Data entries:
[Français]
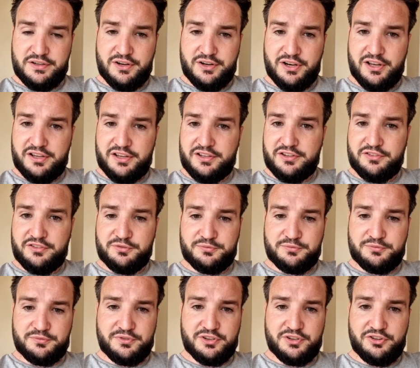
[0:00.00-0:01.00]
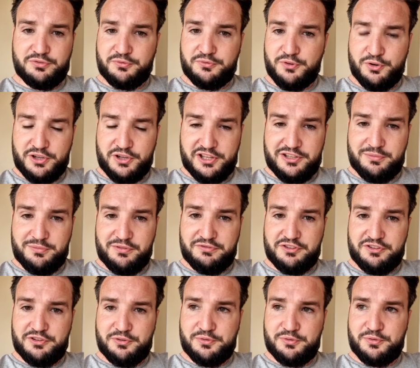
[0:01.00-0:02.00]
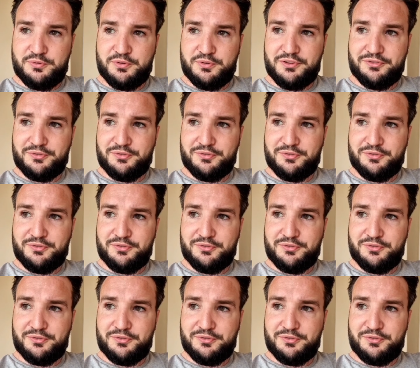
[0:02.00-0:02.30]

Voilà, ils ont, ils ont regardé mes vidéos,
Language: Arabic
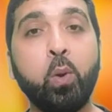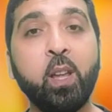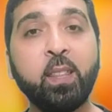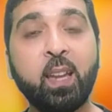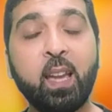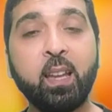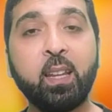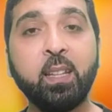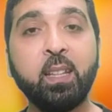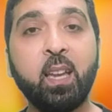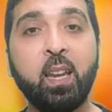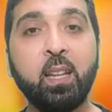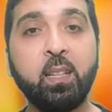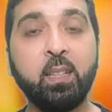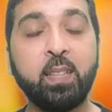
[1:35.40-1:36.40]
ونتج عن
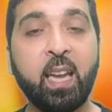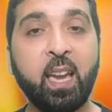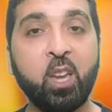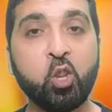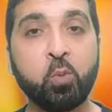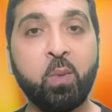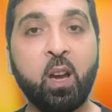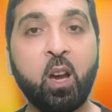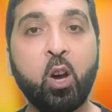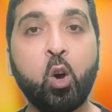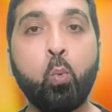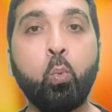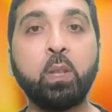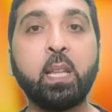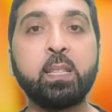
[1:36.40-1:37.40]
كده ان تعايش
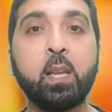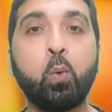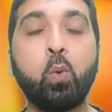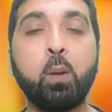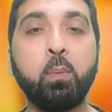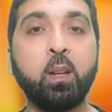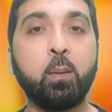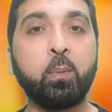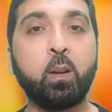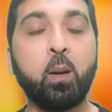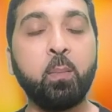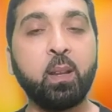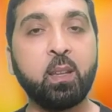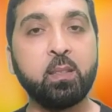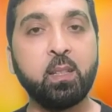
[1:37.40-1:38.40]
معاهم وتزوج من
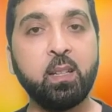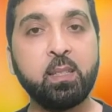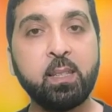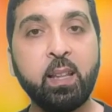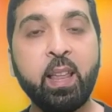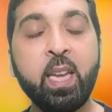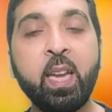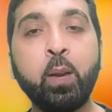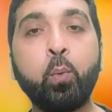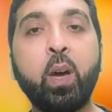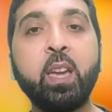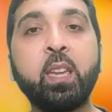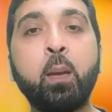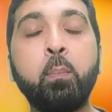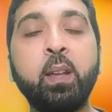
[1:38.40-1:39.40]
امراه من جزيره سيلان
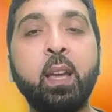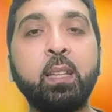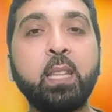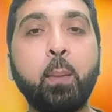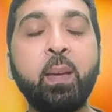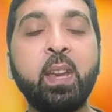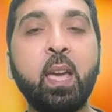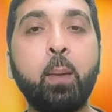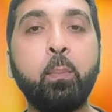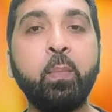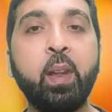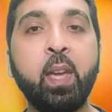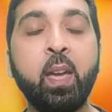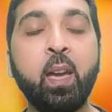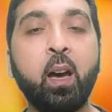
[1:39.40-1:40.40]
وانجب منها ثمان
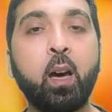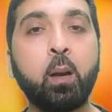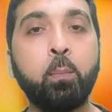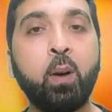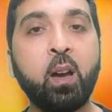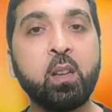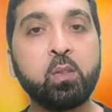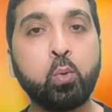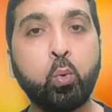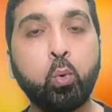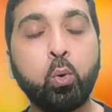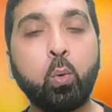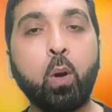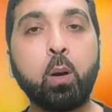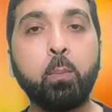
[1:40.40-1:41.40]
ابناء اربعه
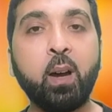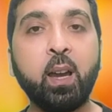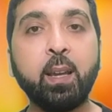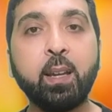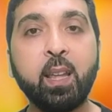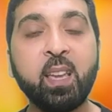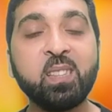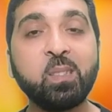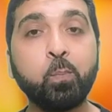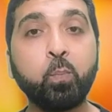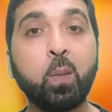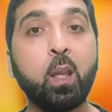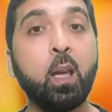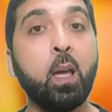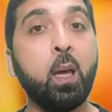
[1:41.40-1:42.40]
ذكور واربعه اناث
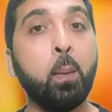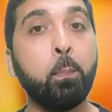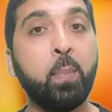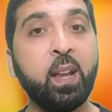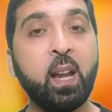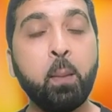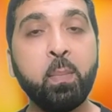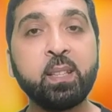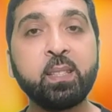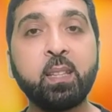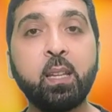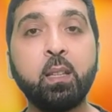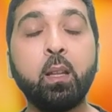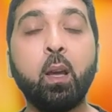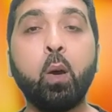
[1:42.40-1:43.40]
بنى
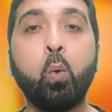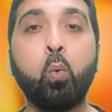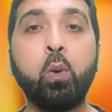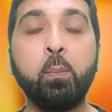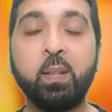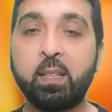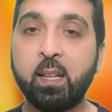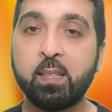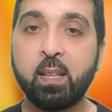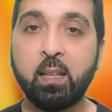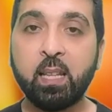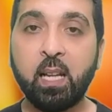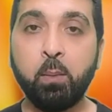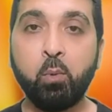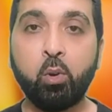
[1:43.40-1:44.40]
مسجد ومدرسه
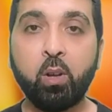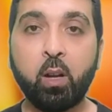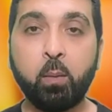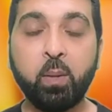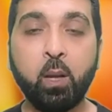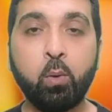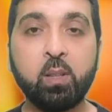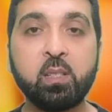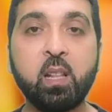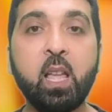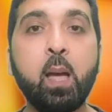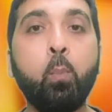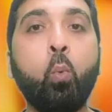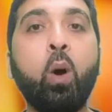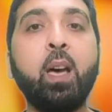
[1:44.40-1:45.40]
لتعليم اللغه العربيه
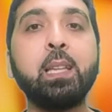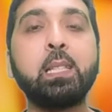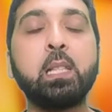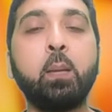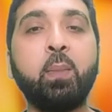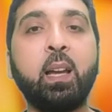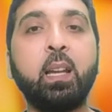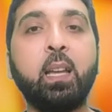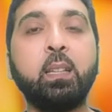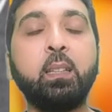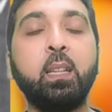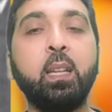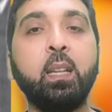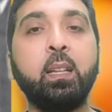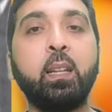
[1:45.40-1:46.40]
والاسلام واسلم على
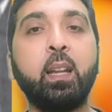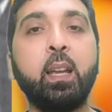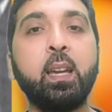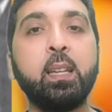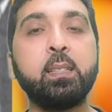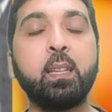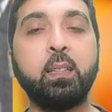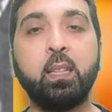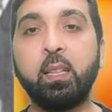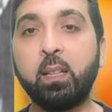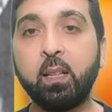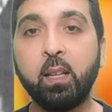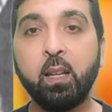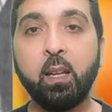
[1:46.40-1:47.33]
ايديه ناس كتير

**What to do:** In your copy, include every record word for word but no pictures.

**Result for this exercise:**
[Français]
[0:00.00-0:01.00]
[0:01.00-0:02.00]
[0:02.00-0:02.30]

Voilà, ils ont, ils ont regardé mes vidéos,
Language: Arabic
[1:35.40-1:36.40]
ونتج عن
[1:36.40-1:37.40]
كده ان تعايش
[1:37.40-1:38.40]
معاهم وتزوج من
[1:38.40-1:39.40]
امراه من جزيره سيلان
[1:39.40-1:40.40]
وانجب منها ثمان
[1:40.40-1:41.40]
ابناء اربعه
[1:41.40-1:42.40]
ذكور واربعه اناث
[1:42.40-1:43.40]
بنى
[1:43.40-1:44.40]
مسجد ومدرسه
[1:44.40-1:45.40]
لتعليم اللغه العربيه
[1:45.40-1:46.40]
والاسلام واسلم على
[1:46.40-1:47.33]
ايديه ناس كتير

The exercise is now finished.